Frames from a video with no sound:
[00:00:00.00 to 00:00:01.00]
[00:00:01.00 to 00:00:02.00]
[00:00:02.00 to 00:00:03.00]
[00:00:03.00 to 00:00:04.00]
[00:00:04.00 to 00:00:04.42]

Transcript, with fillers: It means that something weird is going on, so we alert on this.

==

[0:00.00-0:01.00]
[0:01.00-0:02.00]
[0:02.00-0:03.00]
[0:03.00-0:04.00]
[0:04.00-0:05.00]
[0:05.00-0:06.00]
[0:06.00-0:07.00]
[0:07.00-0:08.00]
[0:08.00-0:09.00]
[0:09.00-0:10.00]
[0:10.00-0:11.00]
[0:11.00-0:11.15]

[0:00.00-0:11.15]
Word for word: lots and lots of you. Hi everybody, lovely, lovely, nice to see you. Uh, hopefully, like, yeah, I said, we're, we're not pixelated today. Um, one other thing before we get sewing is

### PROBLEM REQUIREMENTS
Everything above from the line containing "[00:00:00.00 to 00:00:01.00]" through the line containing "Transcript, with fillers: It" must be copied exactly. Nothing outside that range belongs in the answer.

### RESPONSE BOX
[00:00:00.00 to 00:00:01.00]
[00:00:01.00 to 00:00:02.00]
[00:00:02.00 to 00:00:03.00]
[00:00:03.00 to 00:00:04.00]
[00:00:04.00 to 00:00:04.42]

Transcript, with fillers: It means that something weird is going on, so we alert on this.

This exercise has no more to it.